## Directions for this task
Return the records exactly, from the first line through the "[00:02:31.22]" line.

─── Available data

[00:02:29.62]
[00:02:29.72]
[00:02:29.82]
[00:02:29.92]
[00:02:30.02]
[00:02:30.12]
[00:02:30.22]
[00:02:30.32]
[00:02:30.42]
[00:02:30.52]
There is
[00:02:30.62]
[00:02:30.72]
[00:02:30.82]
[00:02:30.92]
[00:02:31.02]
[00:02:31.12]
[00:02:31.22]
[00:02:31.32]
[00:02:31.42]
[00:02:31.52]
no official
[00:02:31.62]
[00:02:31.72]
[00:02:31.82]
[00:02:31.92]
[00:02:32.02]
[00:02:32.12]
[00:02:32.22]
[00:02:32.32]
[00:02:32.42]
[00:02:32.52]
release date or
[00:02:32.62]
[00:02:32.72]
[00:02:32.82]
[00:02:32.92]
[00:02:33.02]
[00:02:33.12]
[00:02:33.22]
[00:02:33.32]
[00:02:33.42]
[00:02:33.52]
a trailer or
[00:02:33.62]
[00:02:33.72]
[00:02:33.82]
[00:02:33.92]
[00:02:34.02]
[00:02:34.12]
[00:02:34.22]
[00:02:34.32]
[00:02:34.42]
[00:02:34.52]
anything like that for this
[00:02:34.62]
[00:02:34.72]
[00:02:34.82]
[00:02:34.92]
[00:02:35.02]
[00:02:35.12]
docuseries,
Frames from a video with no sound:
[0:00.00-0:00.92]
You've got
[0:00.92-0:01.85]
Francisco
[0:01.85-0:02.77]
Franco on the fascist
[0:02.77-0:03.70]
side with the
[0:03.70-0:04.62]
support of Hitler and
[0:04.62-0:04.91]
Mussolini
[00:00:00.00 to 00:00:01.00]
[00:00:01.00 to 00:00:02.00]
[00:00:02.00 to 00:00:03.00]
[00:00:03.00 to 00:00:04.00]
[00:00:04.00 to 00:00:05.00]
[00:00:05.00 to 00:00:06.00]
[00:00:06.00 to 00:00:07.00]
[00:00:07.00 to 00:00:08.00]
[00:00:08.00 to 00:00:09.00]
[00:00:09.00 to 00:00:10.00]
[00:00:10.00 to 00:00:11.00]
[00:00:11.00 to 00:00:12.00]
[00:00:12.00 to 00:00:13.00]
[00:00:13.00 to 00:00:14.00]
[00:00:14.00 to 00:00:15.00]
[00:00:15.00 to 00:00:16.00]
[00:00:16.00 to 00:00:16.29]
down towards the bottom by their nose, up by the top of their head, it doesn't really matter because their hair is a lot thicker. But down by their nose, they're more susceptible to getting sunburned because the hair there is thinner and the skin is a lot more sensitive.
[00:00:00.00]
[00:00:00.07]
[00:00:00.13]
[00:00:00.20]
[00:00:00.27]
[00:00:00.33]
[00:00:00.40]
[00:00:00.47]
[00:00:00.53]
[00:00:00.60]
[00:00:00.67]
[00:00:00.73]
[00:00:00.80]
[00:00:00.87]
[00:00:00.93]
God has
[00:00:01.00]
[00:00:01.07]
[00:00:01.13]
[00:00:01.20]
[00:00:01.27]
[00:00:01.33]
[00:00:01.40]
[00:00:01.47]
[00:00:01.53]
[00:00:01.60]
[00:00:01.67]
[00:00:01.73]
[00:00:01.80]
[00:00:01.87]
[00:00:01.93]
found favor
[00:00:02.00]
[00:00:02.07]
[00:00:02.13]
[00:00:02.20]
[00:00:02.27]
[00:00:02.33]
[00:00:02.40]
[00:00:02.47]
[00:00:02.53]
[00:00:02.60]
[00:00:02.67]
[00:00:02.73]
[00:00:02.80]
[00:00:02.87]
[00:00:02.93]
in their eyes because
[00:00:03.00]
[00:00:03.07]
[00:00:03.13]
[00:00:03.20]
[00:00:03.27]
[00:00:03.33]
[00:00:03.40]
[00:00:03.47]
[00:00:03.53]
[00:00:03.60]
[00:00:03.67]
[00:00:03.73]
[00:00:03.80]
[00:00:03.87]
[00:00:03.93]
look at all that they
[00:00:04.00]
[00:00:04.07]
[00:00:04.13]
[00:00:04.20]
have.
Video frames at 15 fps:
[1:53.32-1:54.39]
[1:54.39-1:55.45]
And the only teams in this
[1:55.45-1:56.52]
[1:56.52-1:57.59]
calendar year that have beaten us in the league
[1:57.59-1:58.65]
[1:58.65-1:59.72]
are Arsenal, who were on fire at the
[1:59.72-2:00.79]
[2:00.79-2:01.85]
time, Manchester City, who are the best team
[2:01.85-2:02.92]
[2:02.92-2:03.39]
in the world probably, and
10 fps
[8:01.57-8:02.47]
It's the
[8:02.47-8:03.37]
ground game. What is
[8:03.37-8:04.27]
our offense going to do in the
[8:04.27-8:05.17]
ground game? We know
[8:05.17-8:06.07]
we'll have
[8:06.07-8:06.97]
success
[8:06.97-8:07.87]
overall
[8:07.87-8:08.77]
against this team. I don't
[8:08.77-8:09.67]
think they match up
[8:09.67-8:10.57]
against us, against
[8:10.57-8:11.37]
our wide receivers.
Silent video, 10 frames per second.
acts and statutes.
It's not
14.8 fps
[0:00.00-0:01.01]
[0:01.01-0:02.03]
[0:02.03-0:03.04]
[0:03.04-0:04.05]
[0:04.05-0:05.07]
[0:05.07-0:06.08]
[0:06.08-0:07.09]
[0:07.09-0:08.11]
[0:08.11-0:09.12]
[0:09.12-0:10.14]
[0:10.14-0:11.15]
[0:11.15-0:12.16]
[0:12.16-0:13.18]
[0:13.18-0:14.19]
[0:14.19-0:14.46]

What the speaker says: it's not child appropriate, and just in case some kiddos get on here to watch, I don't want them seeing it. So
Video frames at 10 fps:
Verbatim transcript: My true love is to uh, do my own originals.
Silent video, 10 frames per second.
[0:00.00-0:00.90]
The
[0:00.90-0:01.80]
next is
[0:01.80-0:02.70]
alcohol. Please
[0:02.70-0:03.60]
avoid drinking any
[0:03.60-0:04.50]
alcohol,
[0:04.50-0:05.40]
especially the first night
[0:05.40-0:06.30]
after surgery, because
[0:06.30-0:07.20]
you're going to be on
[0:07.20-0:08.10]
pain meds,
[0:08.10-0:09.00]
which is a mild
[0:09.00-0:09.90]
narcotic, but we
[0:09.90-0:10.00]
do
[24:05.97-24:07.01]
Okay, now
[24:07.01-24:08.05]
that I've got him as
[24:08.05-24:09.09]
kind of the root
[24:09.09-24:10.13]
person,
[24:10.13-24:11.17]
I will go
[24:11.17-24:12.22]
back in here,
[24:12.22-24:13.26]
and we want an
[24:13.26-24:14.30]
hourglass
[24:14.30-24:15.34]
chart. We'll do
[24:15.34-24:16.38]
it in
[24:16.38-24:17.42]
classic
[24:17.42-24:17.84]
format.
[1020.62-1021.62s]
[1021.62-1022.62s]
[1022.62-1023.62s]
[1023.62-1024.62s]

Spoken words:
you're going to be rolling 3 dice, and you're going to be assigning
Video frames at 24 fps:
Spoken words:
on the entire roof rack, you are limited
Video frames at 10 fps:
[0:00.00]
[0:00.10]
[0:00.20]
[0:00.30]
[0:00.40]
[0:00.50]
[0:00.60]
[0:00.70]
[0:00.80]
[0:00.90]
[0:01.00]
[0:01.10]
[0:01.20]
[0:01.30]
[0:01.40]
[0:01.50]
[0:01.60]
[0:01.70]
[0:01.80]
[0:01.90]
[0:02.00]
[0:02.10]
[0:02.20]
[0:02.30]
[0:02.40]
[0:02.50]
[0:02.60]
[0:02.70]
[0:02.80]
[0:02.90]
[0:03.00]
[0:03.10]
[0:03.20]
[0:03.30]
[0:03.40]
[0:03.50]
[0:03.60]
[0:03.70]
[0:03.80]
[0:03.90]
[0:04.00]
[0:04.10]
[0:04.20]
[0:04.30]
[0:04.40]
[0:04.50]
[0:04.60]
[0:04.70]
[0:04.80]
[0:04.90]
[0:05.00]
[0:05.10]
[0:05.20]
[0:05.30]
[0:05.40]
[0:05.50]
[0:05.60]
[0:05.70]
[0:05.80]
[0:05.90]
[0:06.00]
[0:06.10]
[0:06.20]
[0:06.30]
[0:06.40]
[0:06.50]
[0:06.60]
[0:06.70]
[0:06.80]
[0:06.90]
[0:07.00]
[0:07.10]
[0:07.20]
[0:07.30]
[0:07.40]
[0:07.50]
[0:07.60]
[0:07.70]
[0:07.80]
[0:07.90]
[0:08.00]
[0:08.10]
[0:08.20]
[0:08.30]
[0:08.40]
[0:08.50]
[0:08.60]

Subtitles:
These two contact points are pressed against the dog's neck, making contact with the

──────

## Solution
[00:02:29.62]
[00:02:29.72]
[00:02:29.82]
[00:02:29.92]
[00:02:30.02]
[00:02:30.12]
[00:02:30.22]
[00:02:30.32]
[00:02:30.42]
[00:02:30.52]
There is
[00:02:30.62]
[00:02:30.72]
[00:02:30.82]
[00:02:30.92]
[00:02:31.02]
[00:02:31.12]
[00:02:31.22]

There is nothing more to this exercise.